Dataset excerpts Start Marker

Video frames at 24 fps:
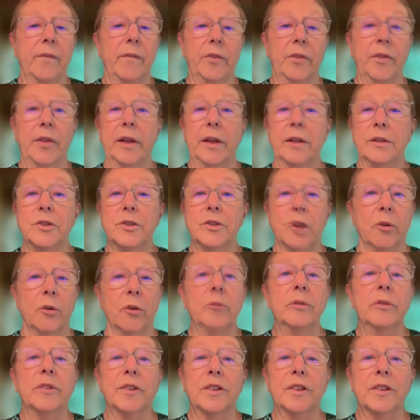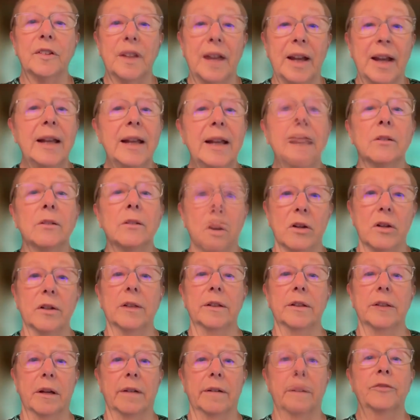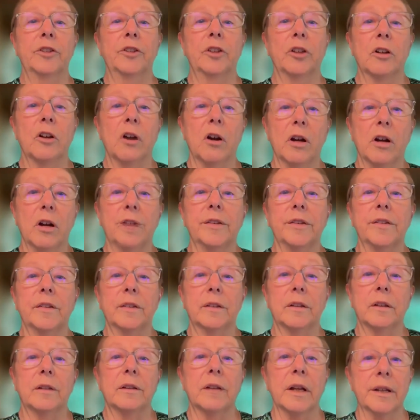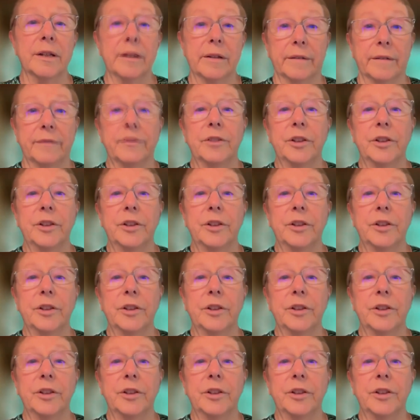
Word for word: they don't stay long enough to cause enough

Dataset excerpts End Marker
Dataset excerpts Start Marker

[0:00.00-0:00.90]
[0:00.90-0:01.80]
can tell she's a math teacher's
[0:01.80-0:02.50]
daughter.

Dataset excerpts End Marker
Dataset excerpts Start Marker

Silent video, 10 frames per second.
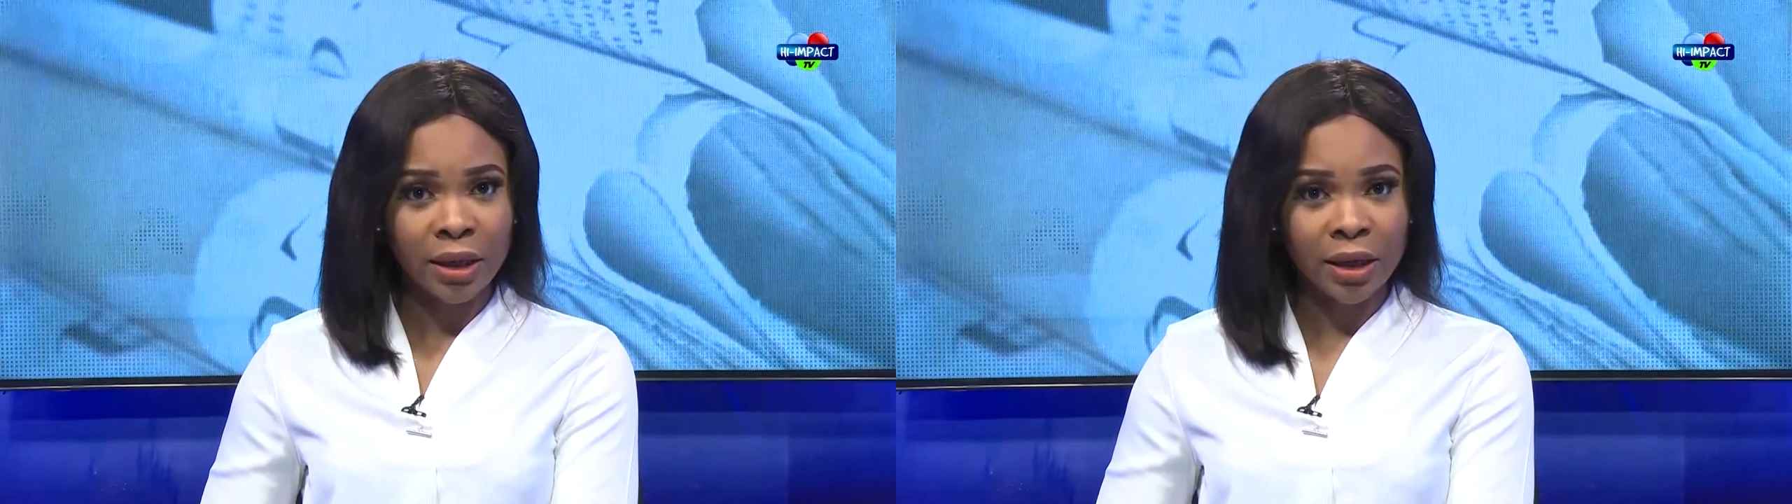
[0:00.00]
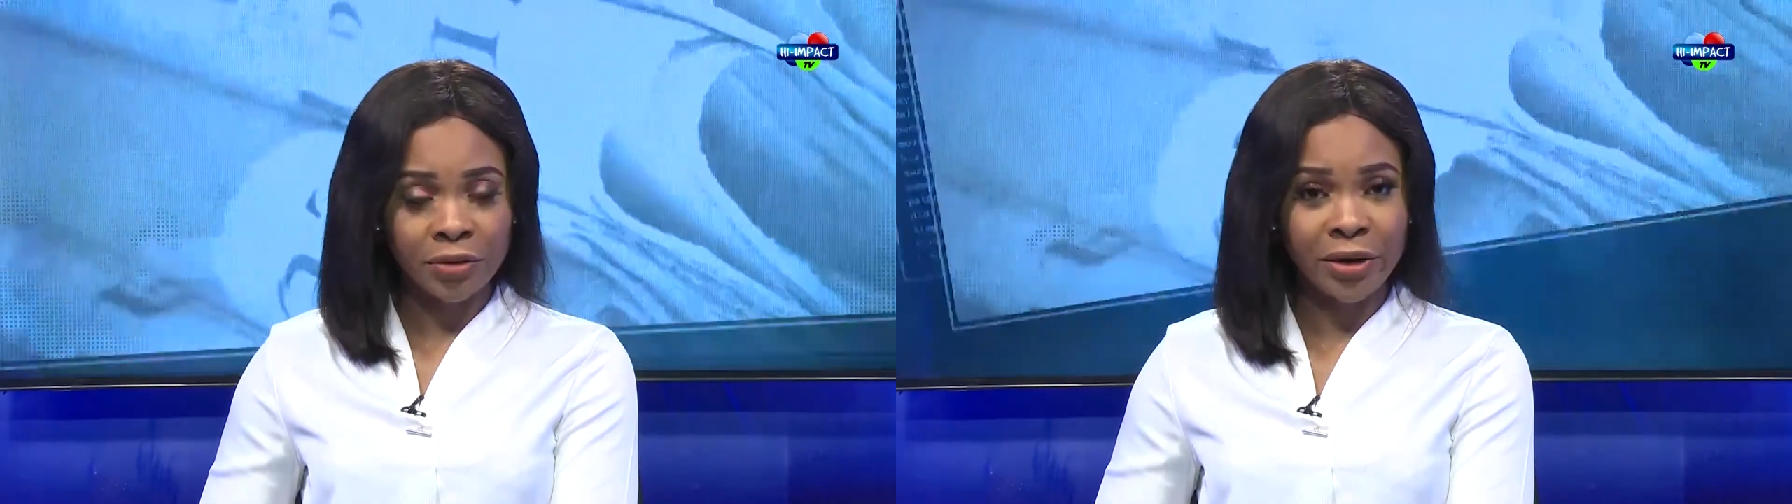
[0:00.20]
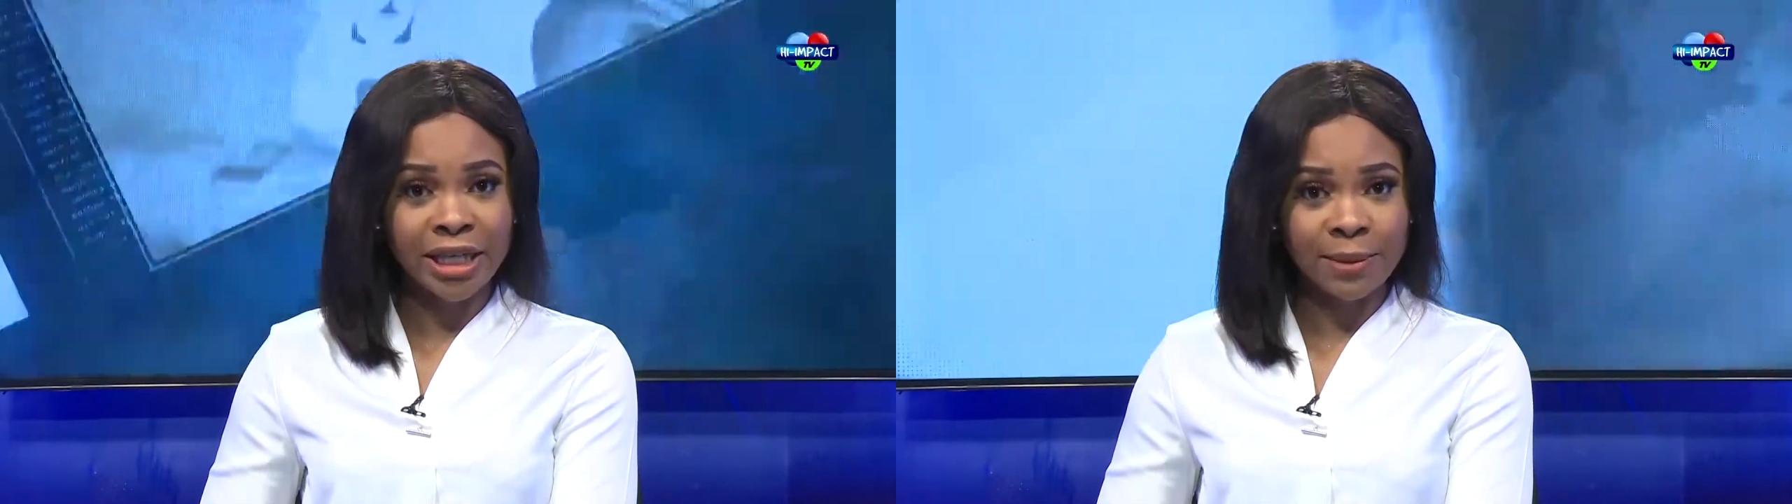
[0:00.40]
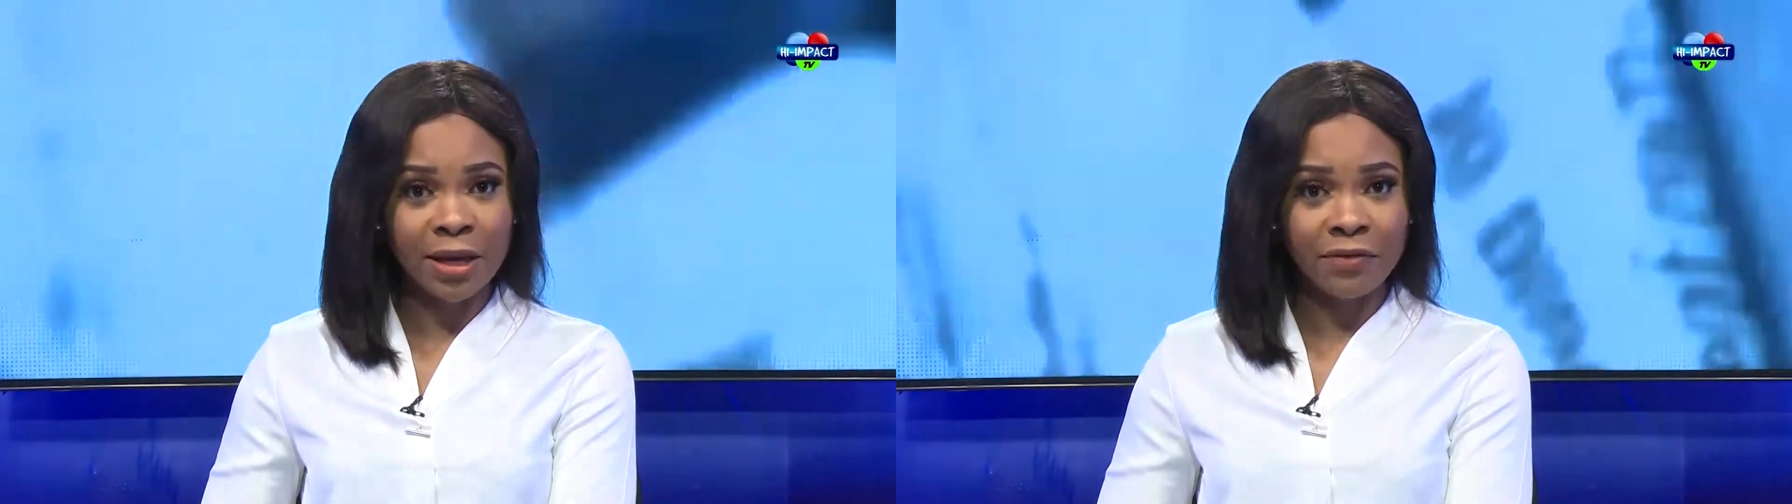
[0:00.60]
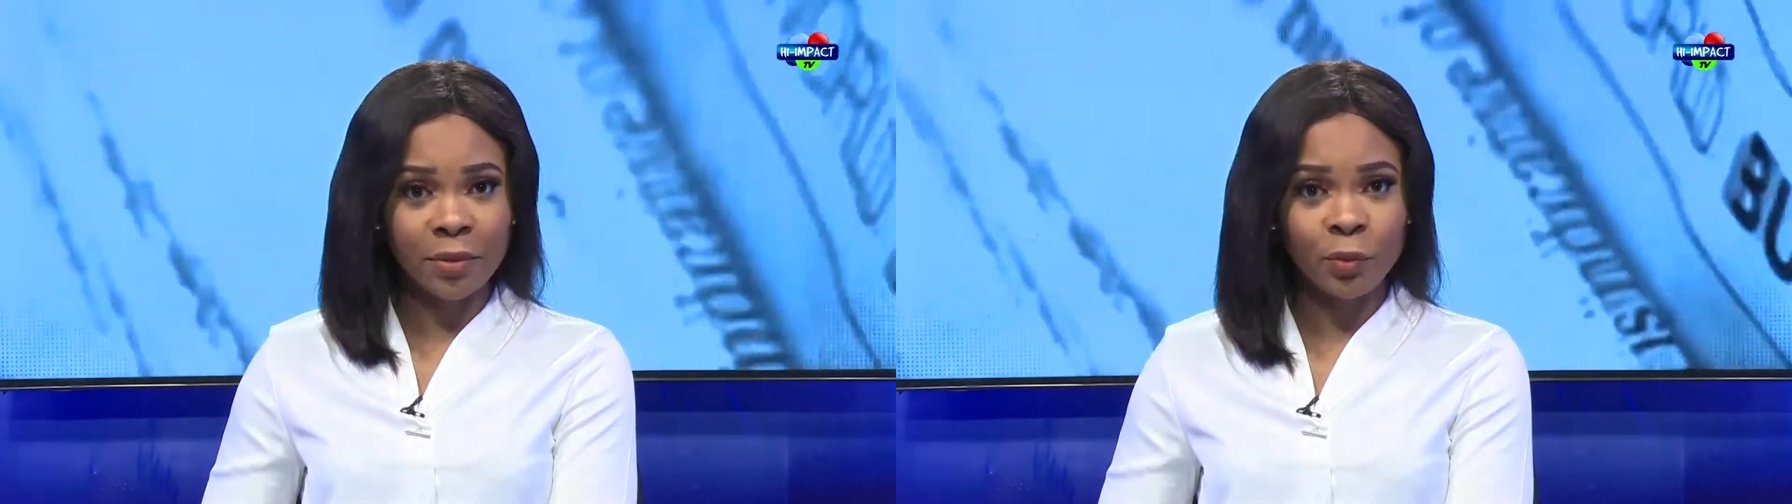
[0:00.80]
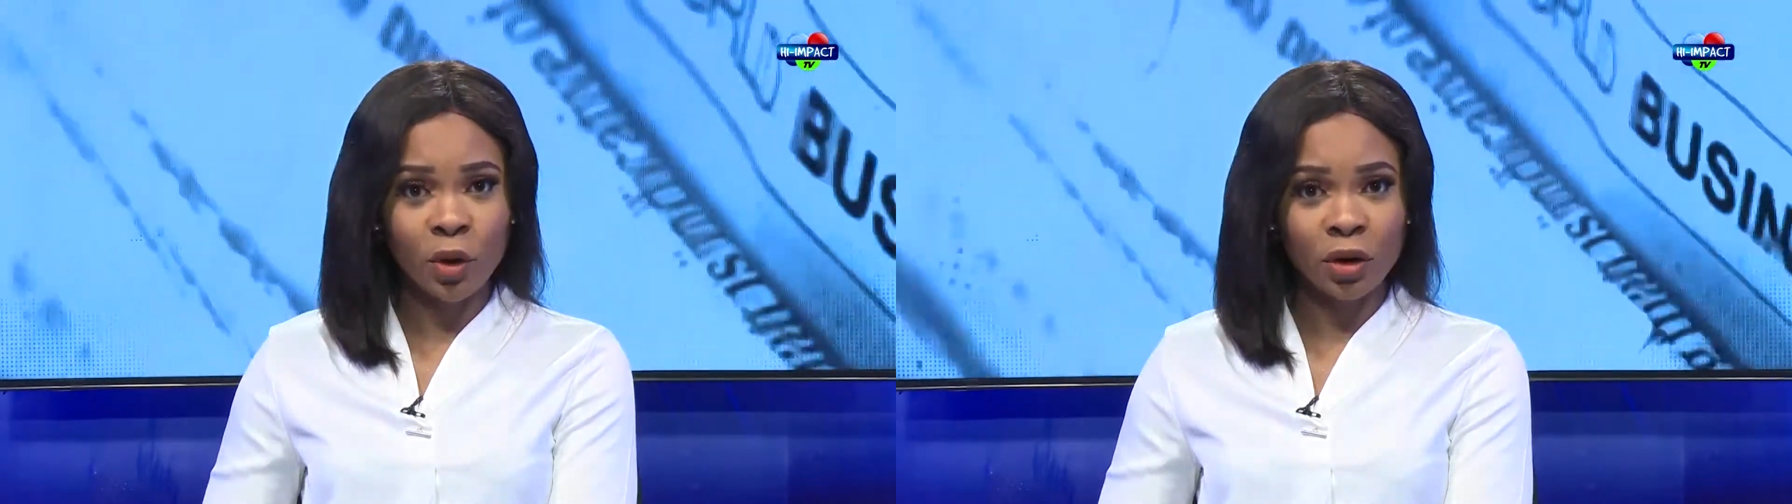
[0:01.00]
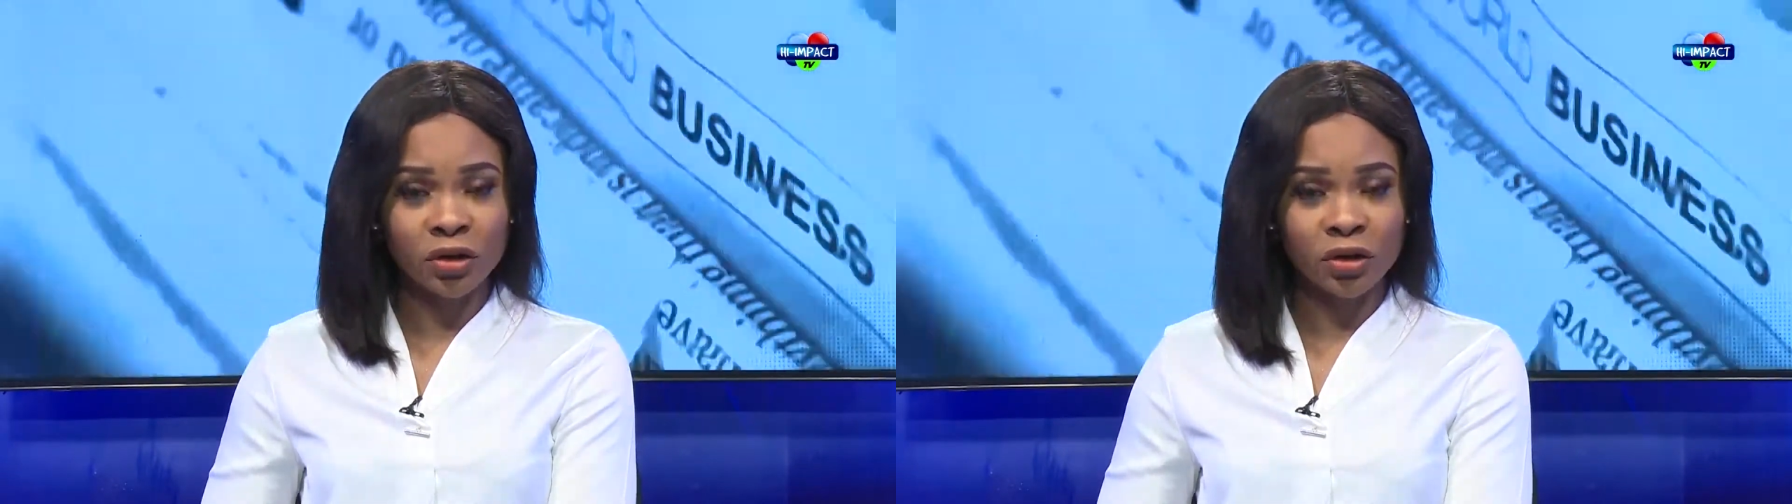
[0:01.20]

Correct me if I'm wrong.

Dataset excerpts End Marker

Activity: Among the records above, find the lines where the word "frames" appears and copy them.

Result of this task:
Video frames at 24 fps:
Silent video, 10 frames per second.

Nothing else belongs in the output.